The Strawberries, the Sunset & the Lava Rock

  1. Do the strawberries look real, like you'd want to pick them and eat them?
  2. Do the highlights on the lava rock look bronze-metallic?
  3. Does the lava rock have an overall blue tint?
  4. Is the yellow-orange gradient around the sunset smooth with no visible halo or banding?

After we've calculated the printer's photo printing quality score, we scan each printed image for reference with the Epson Perfection V600 photo scanner. The scans of the combined images, both the 4" x 6" and the 8.5" x 11", are used for a general evaluation and are included in the review. However, note that the results are based on the actual physical photos, not the scanned images.

Portrait Picture

If you're printing out several photos of friends and family, it's important to have a printer that can capture a good amount of detail in a person's hair, eyes, face, and surroundings.

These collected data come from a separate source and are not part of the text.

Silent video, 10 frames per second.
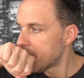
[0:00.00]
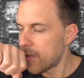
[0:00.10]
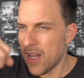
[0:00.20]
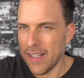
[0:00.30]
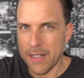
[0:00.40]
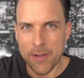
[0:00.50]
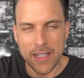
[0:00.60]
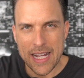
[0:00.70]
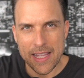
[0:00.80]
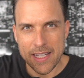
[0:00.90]
not like
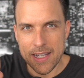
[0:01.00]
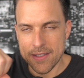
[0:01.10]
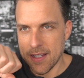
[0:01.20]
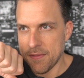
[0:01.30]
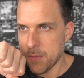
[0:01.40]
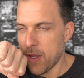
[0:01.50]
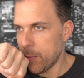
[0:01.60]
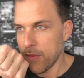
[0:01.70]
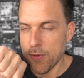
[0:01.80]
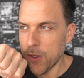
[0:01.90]
really anything else I've
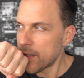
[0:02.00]
smelled before.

We use Pavel Danilyuk's "3 Women Holding Flowers" to show how well these details are reproduced. This picture isn't a part of our photo printing quality evaluation, but we use it to confirm the subjective score we set based on the "Printer Evaluation Image".

Like the photo printing quality photo we use for scoring, this portrait photo is also scanned with the Epson Perfection V600 photo scanner and included in the review.

Borderless Printing

What it is: Whether you can print a photo without borders.
When it matters: When you want to print photos that are as good as a printing service.

If you want your photos to print right up to the edge without any white margins, like what your local photo lab can do, then you'll want to know if a printer can do borderless printing - also known as full-bleed printing. To achieve a borderless print, most printers will slightly increase the size of your image so it can continue printing beyond the edges of the paper in place.

In this test, we check whether the printer supports borderless printing during our photo printing quality test. If the printer can do borderless prints, it gets a "yes" in this test. However, this test isn't scored.

Additional Information

Potential Downfalls of Borderless Printing

In theory, an image sized exactly to fit the paper you want to print on should print without any borders. However, in practice, even the best printers can't load and feed paper with perfect alignment, so some visible margins are almost always inevitable. To achieve a true borderless print, a printer must use two techniques: "expansion" (also known as "extension") and "overspray". Expansion slightly enlarges the image so that it extends beyond the borders of the paper you wish to print on, and overspray allows the printer to continue spraying ink past the paper's edge.

Unfortunately, there are disadvantages to these techniques. The image might not center properly, and features near the edges could get cut off. Also, leftover overspray ink can transfer onto the back of subsequent prints. That said, certain printers have fewer issues with residual overspray than others, and many models allow you to adjust the amount of image extension or expansion to help keep you from losing important details.

What's Missing

Currently, our photo printing quality test doesn't include:

  • Objective measurements (contrast ratio, exposure, etc.)
  • Borderless technique performance (detail loss near edges, margin visibility, etc.)
  • Borderless printing options (expansion/extension adjustment, centering, etc.)
  • Overspray management


Whether you're an avid scrapbooker or just like being able to print a couple of photos now and then from the comfort of your own home, photo printing quality is important to keep in mind if you want your prints to compare to what you get at a print shop. You'll likely want to know whether it can do borderless prints, too. However, photo printing quality can not only differ between printers but can depend on the paper, settings, or images you use to print. Unless you're very passionate about photo printing or are a professional, the majority of mid-range photo printers should produce a decent enough photo print quality for most people.